De 1º de junho a 3 de agosto de 1977, Jorge Luis Borges realizou um ciclo de sete conferências no Teatro Coliseo em Buenos Aires. O jornal La Opinión adquiriu os direitos de publicação, trazendo a transcrição das falas em sete suplementos especiais que saíram nas edições diárias entre 20 de julho e 31 de agosto daquele ano. Ainda em 1977, as gravações dessas conferências foram disponibilizadas em discos de vinil e em fitas cassete. Posteriormente, apareceram em formato de livro, pela Fondo de Cultura Económica, do México, em 1980, e pela Emecé, a partir de 1997. Em março de 2006, com direção de Alfredo M. Scalise, a editora Umbriático, de Buenos Aires, sob o título de “Borges literal”, publicou um conjunto de sete CDs (um para cada conferência), um DVD (filme da última conferência) e um livro com a transcrição das falas originais de Borges. Foi esta obra, presente da amiga Márcia B. Moreira Pimentel, que serviu de base para a análise que segue; em particular a conferência “La ceguera”.
Na noite de 3 de agosto de 1977 (21 h), J.L.Borges amparado por Maria Kodama sobe ao palco do Teatro Coliseo. Uma cadeira e uma pequena mesa, sobre ela dois microfones e um copo com água, complementam o cenário. Borges senta, toma um gole de água, faz a sua convencional saudação, “Senhoras, Senhores”, e, nos próximos 45 minutos, discorre, com maestria, sobre o tema que se propusera falar: a cegueira. Começa definindo a sua cegueira como um lento crepúsculo, que iniciou desde que pode ver. Para marcar o momento que se deu conta ter, de fato, perdido a visão (como leitor e escritor) ele cita o ano de 1955, quando foi nomeado diretor da biblioteca nacional. E essa ironia do destino, que lhe deu os livros e ao mesmo tempo a noite, foi sintetizada no “Poema de los dones”: “Nadie rebaje a lágrima o reproche/ esta declaración de la maestría/ de Dios que con magnífica ironía/ me dio a la vez los libros y la noche”. E tendo consciência de que quando alguma coisa termina, também outra começa, ele, que havia perdido o mundo das aparências (visão), tomou a decisão de criar o novo, redescobrindo mundos (particularmente literários) que até então ignorara.

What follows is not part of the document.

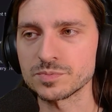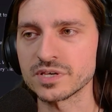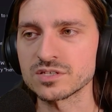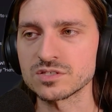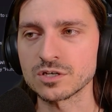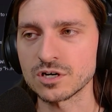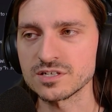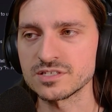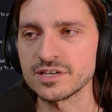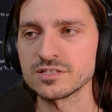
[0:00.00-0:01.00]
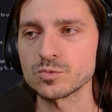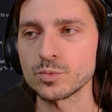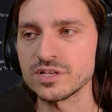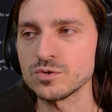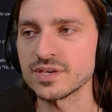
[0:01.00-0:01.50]
because the card says
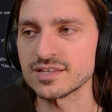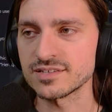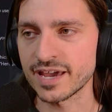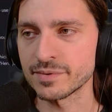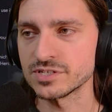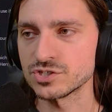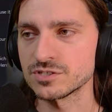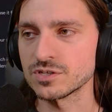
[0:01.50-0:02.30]
when you get damage.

Escritores cegos não faltam na história da literatura. Homero, autor dos dois maiores poemas épicos da Grécia antiga, a Ilíada e a Odisséia, e cuja existência não se pode provar, é o exemplo mais ilustre. Tradicionalmente, nos é mostrada a imagem lendária de Homero como o poeta cego. Inclusive, podemos pensar que Homero não existiu e que os gregos gostavam de imaginá-lo cego para realçar, segundo Oscar Wilde, que a poesia não tem que ser visual, a poesia tem de ser, antes de tudo, auditiva.
John Milton (1608-1674), o poeta lírico inglês que tratou do conflito entre o bem e o mal, acabaria cego em 1652. E foi depois de cego que escreveu poemas clássicos, inovando com versos sem rima. São exemplos, O Paraíso Perdido, relatando o conflito ente Lúcifer e Deus, Paraíso Reconquistado, narrando a vitória de Cristo sobre as tentações, e Sansão Combatente (Samson Agonistes), uma espécie de autorretrato, que destaca o gigante “eyeless in Gaza” (sem olhos em Gaza).
Saindo do universal para o particular, vale lembrar que Passo Fundo, em 1937, teve um cego envolvido com literatura. Refiro-me a Octavio de Oliveira Cruz, que editava, sob o selo da Livraria Nacional, e vendia (para sobreviver, acredito!) a revista “Estrellas - Conjunto de colaborações de intelectuais de Passo Fundo”. Sobre essa revista, cujo exemplar que tenho ganhei de Eduardo Loureiro da Silva, restou-me a dúvida: qual foi o destino de Octavio de Oliveira Cruz? Alguém tem outros números dessa revista? Ficaria grato em saber.